Insects on the telly

It was a Wednesday evening in June and the insects of Warwick Gardens were all a-fluster. It was the day they were going to be on BBC Springwatch. They were huddled around a window on a house on Lyndhurst Grove peering through the glass at the television.

And then it started. They watched in anticipation as they were taken on a whirlwind tour of Norfolk, northern Scotland and Northern Ireland. They ooo’d and aaah’d at the glorious habitats in these far flung locations and realised they’d never even seen the sea before. They laughed at the shelducks waddling out of a tree, booed at the hatching of grey wagtails, and the caterpillars celebrated the decline of the blue tits! They learnt about tracking pine martins (which they thought looked like the local foxes) and marvelled at otters. And they were staggered by the sheer amount of sea birds on cliffs and gaped in awe at the guillemots that looked like badly drawn penguins.

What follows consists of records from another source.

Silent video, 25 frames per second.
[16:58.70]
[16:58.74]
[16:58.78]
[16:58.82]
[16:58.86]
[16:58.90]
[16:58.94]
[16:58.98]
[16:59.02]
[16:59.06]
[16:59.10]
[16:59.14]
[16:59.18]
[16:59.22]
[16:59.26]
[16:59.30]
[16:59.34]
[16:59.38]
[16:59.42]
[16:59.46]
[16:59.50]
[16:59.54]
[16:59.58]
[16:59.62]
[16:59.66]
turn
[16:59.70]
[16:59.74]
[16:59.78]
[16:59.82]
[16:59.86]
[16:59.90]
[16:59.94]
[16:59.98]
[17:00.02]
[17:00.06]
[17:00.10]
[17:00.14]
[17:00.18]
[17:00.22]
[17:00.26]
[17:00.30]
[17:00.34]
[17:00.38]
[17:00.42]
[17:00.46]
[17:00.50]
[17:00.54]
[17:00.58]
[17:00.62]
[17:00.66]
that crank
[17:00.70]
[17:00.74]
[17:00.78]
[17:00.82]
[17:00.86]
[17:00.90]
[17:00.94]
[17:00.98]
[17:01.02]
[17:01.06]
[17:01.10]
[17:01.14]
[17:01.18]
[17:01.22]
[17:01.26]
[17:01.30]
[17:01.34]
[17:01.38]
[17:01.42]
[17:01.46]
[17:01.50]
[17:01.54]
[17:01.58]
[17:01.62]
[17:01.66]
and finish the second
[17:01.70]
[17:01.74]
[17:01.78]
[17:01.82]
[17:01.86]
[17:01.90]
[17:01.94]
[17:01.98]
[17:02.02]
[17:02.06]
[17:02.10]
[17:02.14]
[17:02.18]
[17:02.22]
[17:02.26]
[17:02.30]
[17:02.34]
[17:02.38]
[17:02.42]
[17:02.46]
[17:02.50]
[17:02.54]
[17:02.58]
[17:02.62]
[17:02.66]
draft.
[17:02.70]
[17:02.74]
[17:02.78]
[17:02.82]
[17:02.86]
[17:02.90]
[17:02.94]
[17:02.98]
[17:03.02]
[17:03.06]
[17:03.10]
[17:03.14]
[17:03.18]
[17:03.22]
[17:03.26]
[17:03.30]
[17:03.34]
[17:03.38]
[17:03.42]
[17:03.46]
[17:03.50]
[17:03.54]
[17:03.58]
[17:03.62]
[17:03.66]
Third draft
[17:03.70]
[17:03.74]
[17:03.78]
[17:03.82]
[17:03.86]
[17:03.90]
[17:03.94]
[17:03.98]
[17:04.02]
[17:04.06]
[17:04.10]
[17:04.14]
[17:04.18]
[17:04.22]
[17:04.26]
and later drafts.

And then they were on. Iolo Williams introduced Penny Metal and the insects chirped in delight as they saw their friends on national television. They cheered when they saw the scarce fungus weevil, who they thought had left the park years ago, emerging from lockdown. They saw their park from above, shot via a drone, and those who couldn’t fly finally saw where they actually lived – the dragonflies were surprised that anything man-made could fly that high.

As usual the common green shield bugs were having sex, and the more modest gorse shield bugs covered their faces in embarrassment at the behaviour of the local chavs. Local superstar Myopa, already a Twitter celebrity who had previously appeared in a blog, in a book and in Time Out magazine, also made an appearance and now has primetime television to add to her CV.

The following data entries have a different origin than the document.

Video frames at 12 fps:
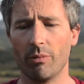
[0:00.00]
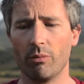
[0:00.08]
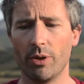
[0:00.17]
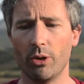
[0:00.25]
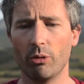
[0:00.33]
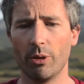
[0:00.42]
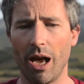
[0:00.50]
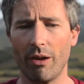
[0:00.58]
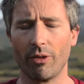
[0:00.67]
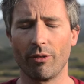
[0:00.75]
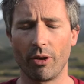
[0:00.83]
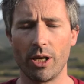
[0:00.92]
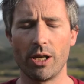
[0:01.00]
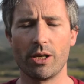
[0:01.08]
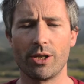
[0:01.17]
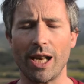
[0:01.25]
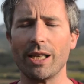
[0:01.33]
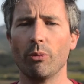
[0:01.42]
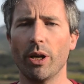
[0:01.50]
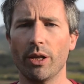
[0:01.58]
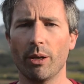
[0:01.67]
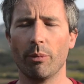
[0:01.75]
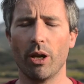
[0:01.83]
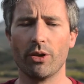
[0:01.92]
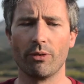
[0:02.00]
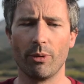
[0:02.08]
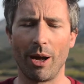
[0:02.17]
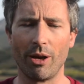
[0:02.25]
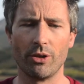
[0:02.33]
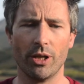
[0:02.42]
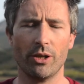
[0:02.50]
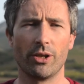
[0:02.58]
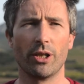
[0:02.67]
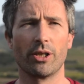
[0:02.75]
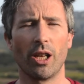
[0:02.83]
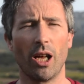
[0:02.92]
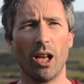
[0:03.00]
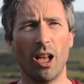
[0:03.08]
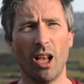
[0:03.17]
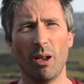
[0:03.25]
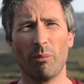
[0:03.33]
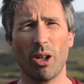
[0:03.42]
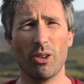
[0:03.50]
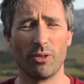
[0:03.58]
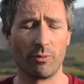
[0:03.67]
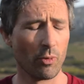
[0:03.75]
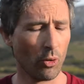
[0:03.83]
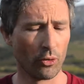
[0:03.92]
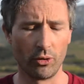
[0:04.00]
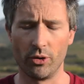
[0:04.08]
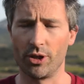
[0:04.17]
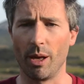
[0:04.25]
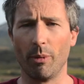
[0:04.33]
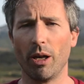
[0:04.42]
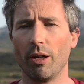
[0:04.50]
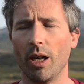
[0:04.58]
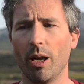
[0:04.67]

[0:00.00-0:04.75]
we normally have a very steady wind that blows from the mountains that blows all through the summer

And then the film finished and the insects were so excited to see Michaela Strachan holding the book they all starred in and she loved it! As she flipped through the pages they all saw themselves, and they couldn’t believe someone so well known liked them and was telling other people to look at them too. And they did! Ever since, they have been peered at and prodded and photographed by every passerby who has been looking in the bushes at Warwick Gardens.